Former Property Institute chief executive Ashley Church, who now describes himself as a property commentator, issued an 8-point prediction list today headed by 2 points: residential rents will rise, and the Government will have to make changes to KiwiBuild.
If KiwiBuild doesn’t change, it dies. For me, the notion that the Government should set itself up as the nation’s builder demonstrated an excess of enthusiasm over realism. What Labour wanted was more cheap homes. To achieve that it needs to provide incentives to both small builders & larger building companies to move their focus from the bigger returns of expensive houses.
One of those incentives is economic certainty – hard to do, given the amount of international uncertainty, but the Government has triggers it can pull. One of those is to set migration targets. The influx was down 14.7% from the net 72,402 in the year to July 2017 to 61,751 in October 2018, with a new figure due out today. Set a low target, and the Government will stop the housing market in its tracks; set a target that ensures growth but not over-stimulation, and builders will see a steady future.
But I don’t make a habit of setting down predictions – what I want to see is rarely what happens. So, over to Mr Church, and his housing market predictions for 2019:
In 2017, he said, he got his predictions 100% right. In 2018, he scored 6 out of 7.

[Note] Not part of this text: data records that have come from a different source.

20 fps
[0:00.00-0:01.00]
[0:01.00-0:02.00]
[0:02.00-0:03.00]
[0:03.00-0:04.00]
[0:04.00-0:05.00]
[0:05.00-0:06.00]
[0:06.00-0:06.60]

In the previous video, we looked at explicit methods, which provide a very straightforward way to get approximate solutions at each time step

The full list of predictions:
House prices will continue to stay flat throughout 2019 – but there will be no market crash…..
“Data recently released by Valocity shows that house prices across New Zealand were down 1% in the year to October 2018 (compared to October 2017). This matched our prediction for 2018 and is consistent with what would be expected during the flat period of the property cycle. Overall, the median New Zealand house price in 2019 will continue to ‘see-saw’ between small increases & small decreases as most of those regions which are still seeing growth follow Auckland into a general flattening period – but there will be no nationwide ‘crash’ in house prices.”

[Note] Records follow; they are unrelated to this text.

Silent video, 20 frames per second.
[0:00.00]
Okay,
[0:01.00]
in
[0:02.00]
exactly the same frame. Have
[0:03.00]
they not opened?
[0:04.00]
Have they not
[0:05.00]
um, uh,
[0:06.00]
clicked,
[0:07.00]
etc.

…..although there may be some large house price drops in specific locations:
“Despite house prices holding up overall, there may be house price drops in excess of 20% in a handful of locations around the country. These will mostly affect property investors and will generally be highly localised (ie, specific suburbs rather than entire towns or cities). These drops will be the result of a drop in investor confidence and/or will occur where house price increases were driven by speculation rather than real demand – but they won’t take place in sufficient volumes to impact on overall house price statistics.”
…..and it will take longer to sell a house (particularly in Auckland):
“According to recent Real Estate Institute data, it took a median 35 days to sell a house in the year to December 2018 (up from 32 days in the year to December 2017) and a median 39 days to sell a house in Auckland in December 2018 (up from 35 days in December 2017). In Auckland, this represents the highest number of days required to sell since December 2001 – but this number may go even higher in 2019 as Kiwis continue to take advantage of the price certainty, multitude of choice and more settled buying conditions associated with a flattening in the property cycle.”
There will be no further major changes to the loan:value (LVR) rules:
“The Reserve Bank will generally maintain its current LVR settings. The LVR for investors will remain at 30% during 2019 – while the LVR for home buyers will stay at 20%. If there are any further changes to the policy they will be in the form of tweaks to the level of the ‘speed limit’ (the extent to which trading banks can have clients who have less than the required deposit) – and these may be increased in 2019 if the market remains flat.”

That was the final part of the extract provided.